[Data records]
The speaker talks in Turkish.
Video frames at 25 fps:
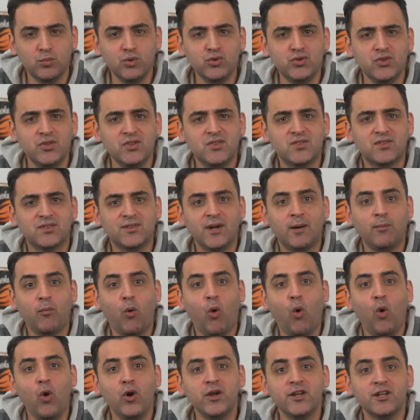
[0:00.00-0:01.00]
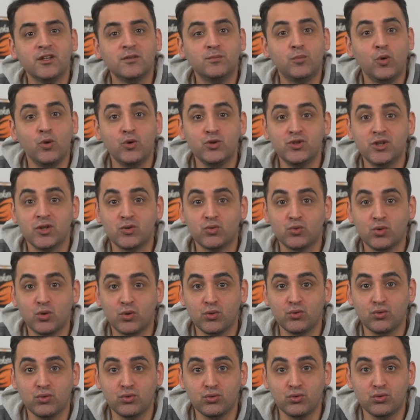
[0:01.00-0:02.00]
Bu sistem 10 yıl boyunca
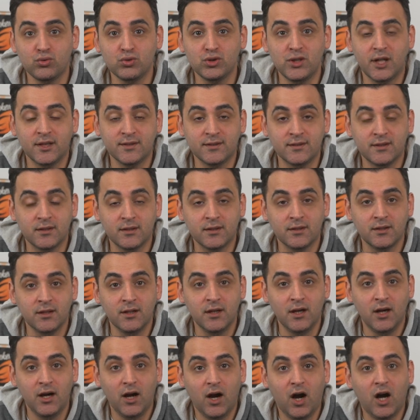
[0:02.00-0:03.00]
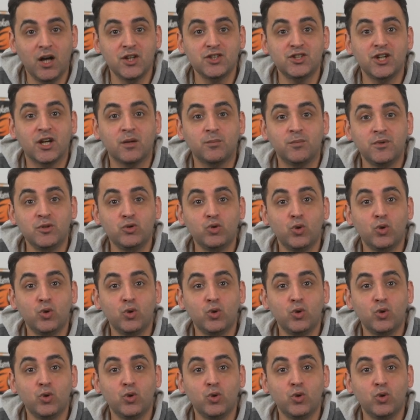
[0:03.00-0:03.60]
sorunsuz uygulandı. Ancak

* _INSTRUCTIONS TO FOLLOW_:
Would you return the records exactly, keeping out every picture?

* _ANSWER BELOW_:
The speaker talks in Turkish.
Video frames at 25 fps:
[0:00.00-0:01.00]
[0:01.00-0:02.00]
Bu sistem 10 yıl boyunca
[0:02.00-0:03.00]
[0:03.00-0:03.60]
sorunsuz uygulandı. Ancak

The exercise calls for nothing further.